== Extracted data

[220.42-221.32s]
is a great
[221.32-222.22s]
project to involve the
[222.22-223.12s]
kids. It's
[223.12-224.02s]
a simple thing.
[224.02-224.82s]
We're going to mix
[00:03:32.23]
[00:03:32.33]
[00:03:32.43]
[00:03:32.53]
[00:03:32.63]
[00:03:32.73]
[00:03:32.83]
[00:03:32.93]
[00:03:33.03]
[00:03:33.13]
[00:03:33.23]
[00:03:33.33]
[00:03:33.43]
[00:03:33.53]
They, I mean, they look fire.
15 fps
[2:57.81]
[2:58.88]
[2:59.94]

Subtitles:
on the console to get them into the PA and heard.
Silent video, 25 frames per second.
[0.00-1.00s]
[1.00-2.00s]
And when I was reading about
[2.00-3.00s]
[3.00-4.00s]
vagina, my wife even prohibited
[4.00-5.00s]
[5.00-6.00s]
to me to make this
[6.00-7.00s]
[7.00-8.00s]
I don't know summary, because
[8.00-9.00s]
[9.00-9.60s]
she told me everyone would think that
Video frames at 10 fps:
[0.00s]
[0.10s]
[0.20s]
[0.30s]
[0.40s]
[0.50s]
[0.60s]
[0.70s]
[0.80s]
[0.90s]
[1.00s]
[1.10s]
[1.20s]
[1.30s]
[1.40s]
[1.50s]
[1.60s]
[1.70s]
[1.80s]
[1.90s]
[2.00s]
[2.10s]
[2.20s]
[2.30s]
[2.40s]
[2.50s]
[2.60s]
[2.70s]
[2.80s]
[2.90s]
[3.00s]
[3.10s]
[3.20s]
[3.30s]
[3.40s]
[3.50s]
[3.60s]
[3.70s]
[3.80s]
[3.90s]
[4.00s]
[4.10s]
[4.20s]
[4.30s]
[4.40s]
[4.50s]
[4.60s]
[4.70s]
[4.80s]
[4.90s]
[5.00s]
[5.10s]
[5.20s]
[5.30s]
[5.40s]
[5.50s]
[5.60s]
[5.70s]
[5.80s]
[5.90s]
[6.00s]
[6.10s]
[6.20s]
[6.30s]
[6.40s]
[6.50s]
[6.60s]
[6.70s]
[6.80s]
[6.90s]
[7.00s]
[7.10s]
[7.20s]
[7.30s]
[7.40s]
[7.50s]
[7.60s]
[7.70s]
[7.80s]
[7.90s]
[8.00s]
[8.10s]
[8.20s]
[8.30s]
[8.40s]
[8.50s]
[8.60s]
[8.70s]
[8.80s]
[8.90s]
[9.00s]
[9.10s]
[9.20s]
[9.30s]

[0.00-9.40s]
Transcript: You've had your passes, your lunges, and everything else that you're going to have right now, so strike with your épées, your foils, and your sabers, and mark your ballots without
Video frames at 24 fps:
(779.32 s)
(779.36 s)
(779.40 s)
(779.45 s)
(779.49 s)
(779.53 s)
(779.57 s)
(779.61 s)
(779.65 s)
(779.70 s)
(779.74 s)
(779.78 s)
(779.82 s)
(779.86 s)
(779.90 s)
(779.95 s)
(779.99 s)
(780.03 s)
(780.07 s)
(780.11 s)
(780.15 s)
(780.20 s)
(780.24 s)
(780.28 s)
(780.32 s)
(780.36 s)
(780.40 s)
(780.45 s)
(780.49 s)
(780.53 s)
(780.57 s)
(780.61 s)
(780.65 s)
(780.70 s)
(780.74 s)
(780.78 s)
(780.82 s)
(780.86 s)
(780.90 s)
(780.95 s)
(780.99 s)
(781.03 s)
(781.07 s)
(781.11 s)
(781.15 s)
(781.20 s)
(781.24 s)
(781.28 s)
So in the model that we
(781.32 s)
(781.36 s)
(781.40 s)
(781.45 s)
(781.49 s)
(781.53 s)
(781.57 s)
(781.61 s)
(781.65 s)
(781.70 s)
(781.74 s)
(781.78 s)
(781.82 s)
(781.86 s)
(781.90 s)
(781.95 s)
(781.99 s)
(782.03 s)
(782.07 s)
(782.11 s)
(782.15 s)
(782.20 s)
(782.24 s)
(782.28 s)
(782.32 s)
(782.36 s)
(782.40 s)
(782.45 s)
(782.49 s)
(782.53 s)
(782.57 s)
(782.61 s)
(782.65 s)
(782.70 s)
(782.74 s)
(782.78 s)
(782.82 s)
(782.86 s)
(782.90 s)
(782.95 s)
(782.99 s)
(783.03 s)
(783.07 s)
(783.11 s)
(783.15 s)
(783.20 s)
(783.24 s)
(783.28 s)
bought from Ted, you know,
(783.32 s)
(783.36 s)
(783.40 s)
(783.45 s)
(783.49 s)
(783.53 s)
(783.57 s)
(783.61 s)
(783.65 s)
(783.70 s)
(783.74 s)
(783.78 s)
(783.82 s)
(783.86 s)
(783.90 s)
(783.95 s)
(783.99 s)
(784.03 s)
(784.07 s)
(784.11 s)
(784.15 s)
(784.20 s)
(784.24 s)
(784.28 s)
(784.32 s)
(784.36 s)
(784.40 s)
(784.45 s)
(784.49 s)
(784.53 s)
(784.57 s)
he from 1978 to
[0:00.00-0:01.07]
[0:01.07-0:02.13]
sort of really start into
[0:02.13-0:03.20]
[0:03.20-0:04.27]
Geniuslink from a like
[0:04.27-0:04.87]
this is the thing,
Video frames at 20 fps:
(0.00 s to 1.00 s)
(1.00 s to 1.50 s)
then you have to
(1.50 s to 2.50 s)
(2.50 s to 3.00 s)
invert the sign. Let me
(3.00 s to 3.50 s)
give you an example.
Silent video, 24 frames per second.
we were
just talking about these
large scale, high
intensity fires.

====

Task objective - All that should appear in the response is the run of lines from the first line of the entries through the line containing "[00:03:32.93]", copied exactly.

Exercise solution -
[220.42-221.32s]
is a great
[221.32-222.22s]
project to involve the
[222.22-223.12s]
kids. It's
[223.12-224.02s]
a simple thing.
[224.02-224.82s]
We're going to mix
[00:03:32.23]
[00:03:32.33]
[00:03:32.43]
[00:03:32.53]
[00:03:32.63]
[00:03:32.73]
[00:03:32.83]
[00:03:32.93]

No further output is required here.